◆ About this task: The records must be retyped exactly, with no pictures included.
>>>
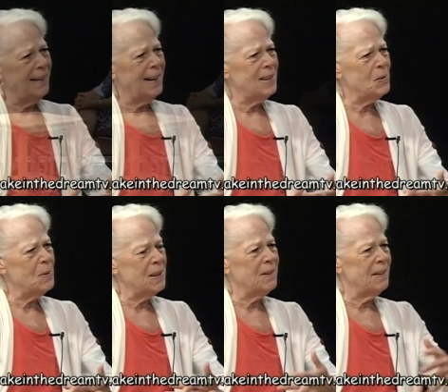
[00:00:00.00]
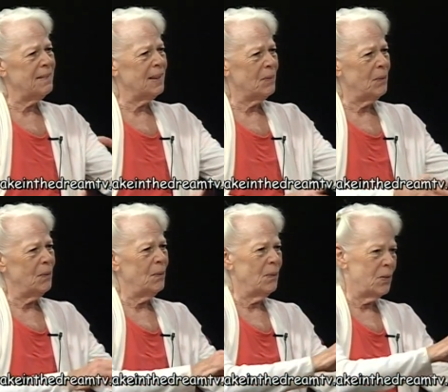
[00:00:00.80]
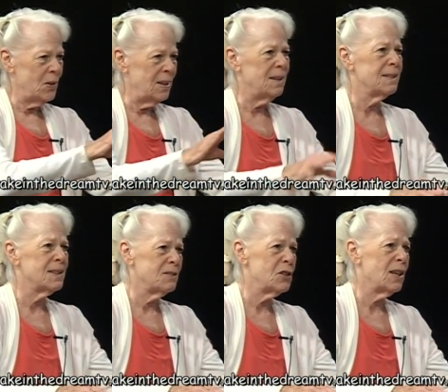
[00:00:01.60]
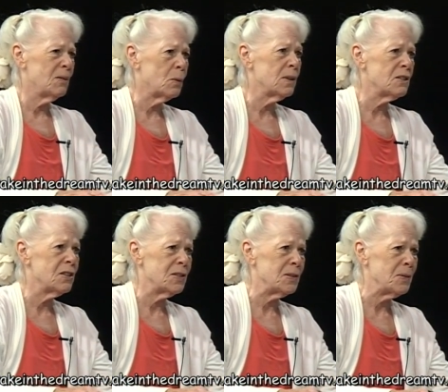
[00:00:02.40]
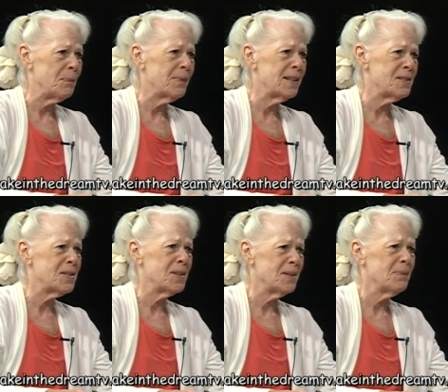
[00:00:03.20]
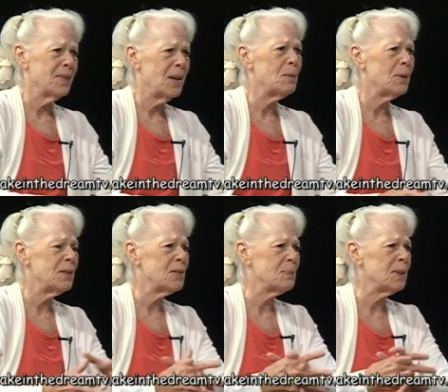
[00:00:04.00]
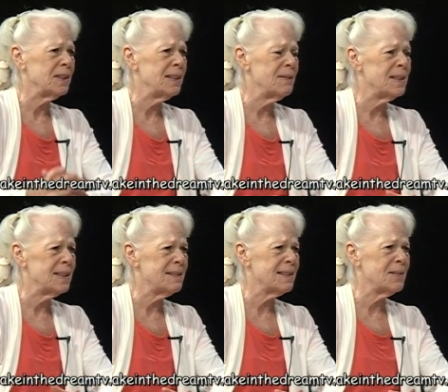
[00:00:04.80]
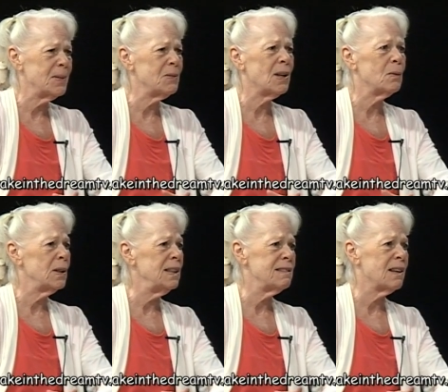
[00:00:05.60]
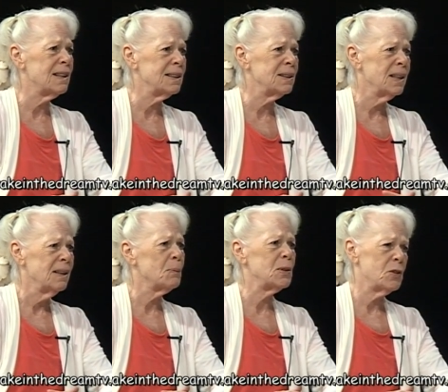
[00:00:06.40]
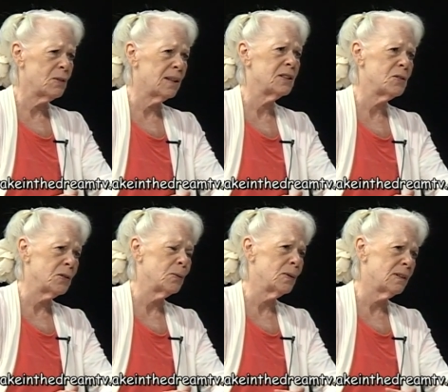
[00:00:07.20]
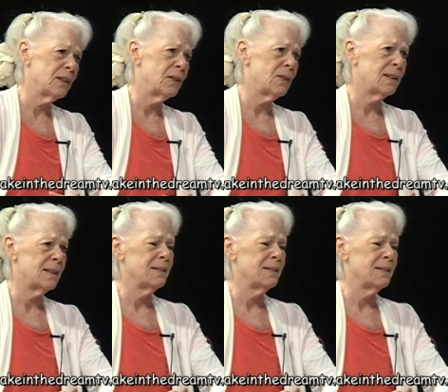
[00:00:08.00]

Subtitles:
that's where I think she had work to do, is to help others believe that we've got what he's got. But you've got to do the work. You've got to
<<<
◆ Answer to this problem:
[00:00:00.00]
[00:00:00.80]
[00:00:01.60]
[00:00:02.40]
[00:00:03.20]
[00:00:04.00]
[00:00:04.80]
[00:00:05.60]
[00:00:06.40]
[00:00:07.20]
[00:00:08.00]

Subtitles:
that's where I think she had work to do, is to help others believe that we've got what he's got. But you've got to do the work. You've got to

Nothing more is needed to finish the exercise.